HIV-2 gag

Recombinant HIV-2 gag produced in E. coli containing a total of 231 amino acids and having a Mw of 24kDa. Recombinant HIV-2 gag may appear as a dimer on SDS-PAGE gel and is purified by proprietary chromatographic technique.

HIV-2 gag solution contains PBS & 25mM K₂CO₃.

Protein is >90% pure as determined by 10% PAGE (coomassie staining).

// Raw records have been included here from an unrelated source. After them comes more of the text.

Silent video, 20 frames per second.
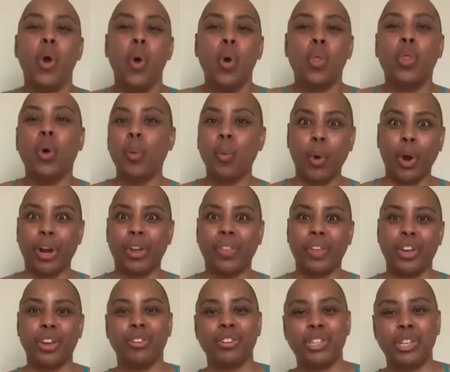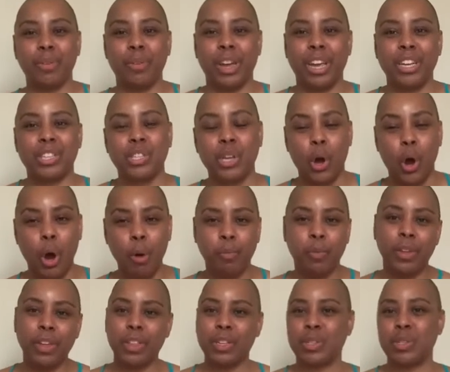the work that you're doing. So
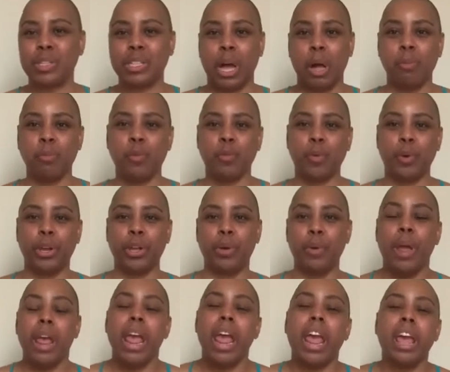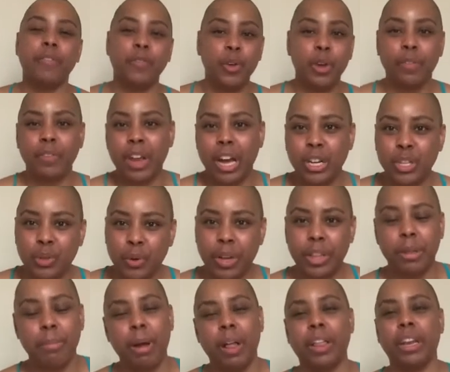hopefully this is helpful for you. If you have not joined the
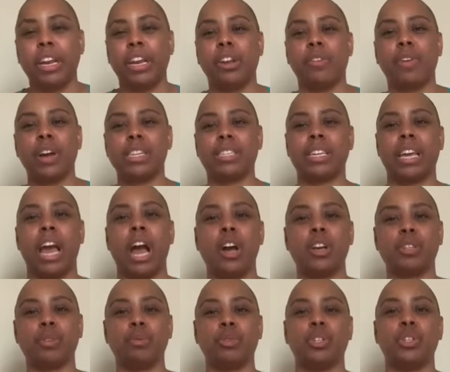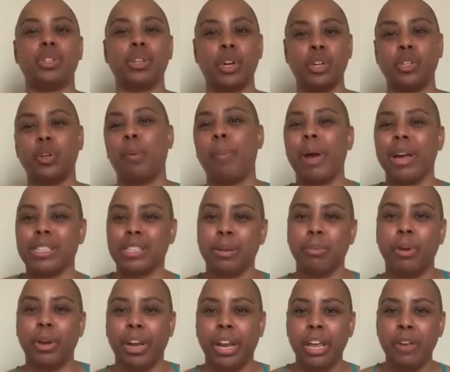Melanated Rising House, which is our dope ass
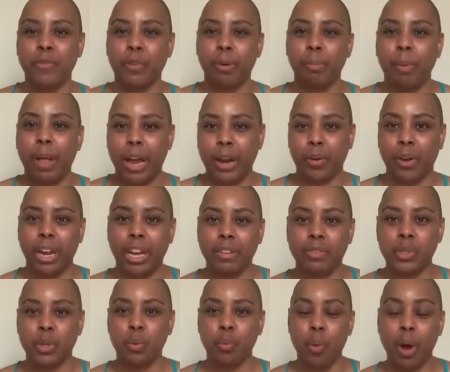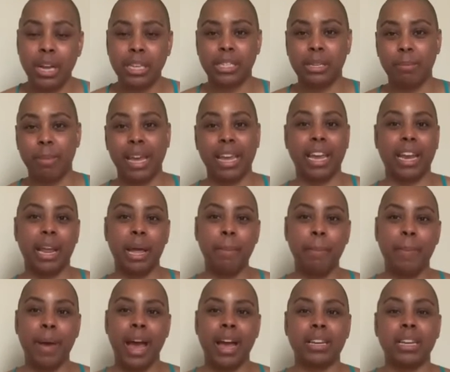community for Black creatives who want to make an
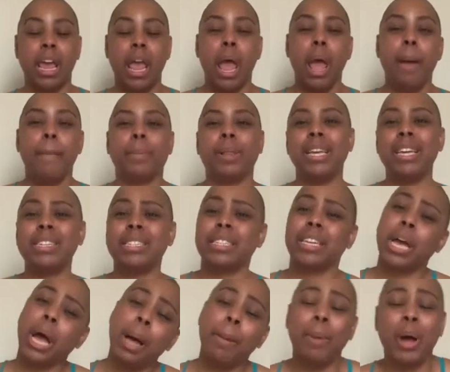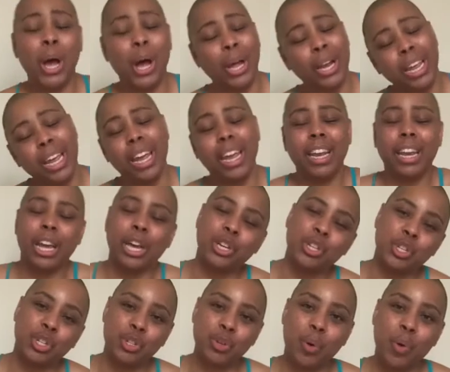impact, please come on in and
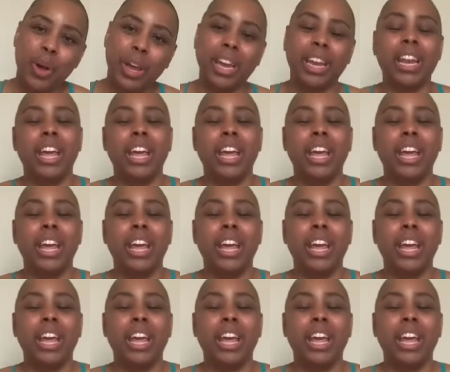join.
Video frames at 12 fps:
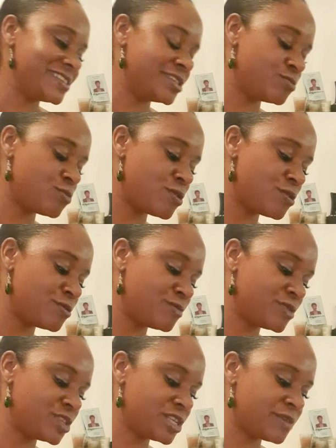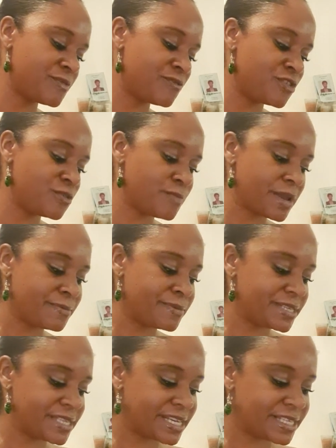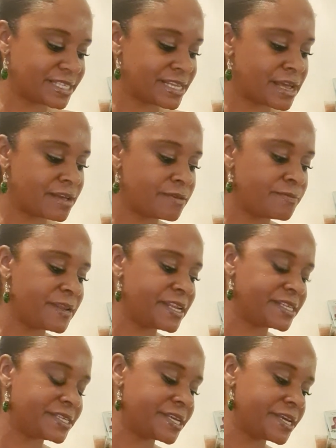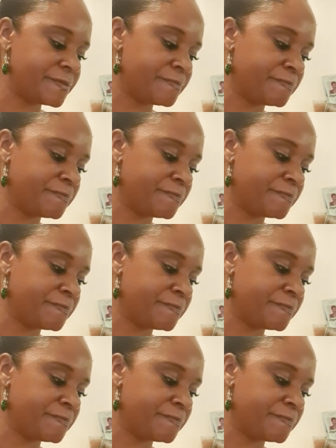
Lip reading: as well. Some of you may possess that ability.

Store at 4°C if entire vial will be used within 2-4 weeks. Store, frozen at -20°C for longer periods of time. For long term storage it is recommended to add a carrier protein (0.1% HSA or BSA). Avoid multiple freeze-thaw cycles.

ELISA, WB & LFA.

SDS

Human Immunodeficiency Virus type 2 (HIV-2) is a closely related retrovirus to HIV-1, and it also causes AIDS. However, HIV-2 exhibits distinct clinical and virological characteristics, including a lower transmission rate and slower disease progression. Despite its relative lower prevalence compared to HIV-1, HIV-2 remains a significant public health concern, particularly in West Africa and parts of India. Understanding the molecular mechanisms underlying HIV-2 replication is crucial for developing effective antiviral strategies against this virus.

The HIV-2 Gag protein plays a central role in the assembly and maturation of viral particles. Gag is a polyprotein precursor that undergoes a series of proteolytic cleavages to yield the mature structural proteins essential for viral assembly and infectivity. Research on HIV-2 Gag has been limited compared to HIV-1, and a comprehensive characterization of HIV-2 Gag recombinant is necessary to shed light on its role in viral replication.

The primary objective of this study is to express and purify recombinant HIV-2 Gag protein using various expression systems. Recombinant DNA techniques will be employed to construct expression vectors harboring the HIV-2 gag gene, followed by expression in bacterial, yeast, or mammalian cell-based systems. The recombinant Gag protein will be purified using affinity chromatography or other suitable methods, allowing for subsequent biochemical and biophysical characterization.

The second objective is to investigate the assembly and maturation processes of HIV-2 Gag protein. In vitro assays will be conducted to analyze the ability of the purified Gag protein to self-assemble into virus-like particles (VLPs). The formation and morphology of VLPs will be characterized using techniques such as electron microscopy and dynamic light scattering. Additionally, the effect of potential inhibitors or small molecules on Gag assembly and maturation will be evaluated.

The third objective is to determine the three-dimensional structure of HIV-2 Gag recombinant through X-ray crystallography or cryo-electron microscopy. Structural information will provide crucial insights into the molecular interactions involved in Gag assembly and maturation, offering a basis for rational drug design targeting HIV-2 Gag.

By characterizing the HIV-2 Gag recombinant, this research aims to enhance our understanding of the assembly and maturation processes underlying HIV-2 replication. The findings from this study may contribute to the development of novel antiretroviral strategies specifically targeting HIV-2, thereby improving the treatment options available for individuals infected with this virus.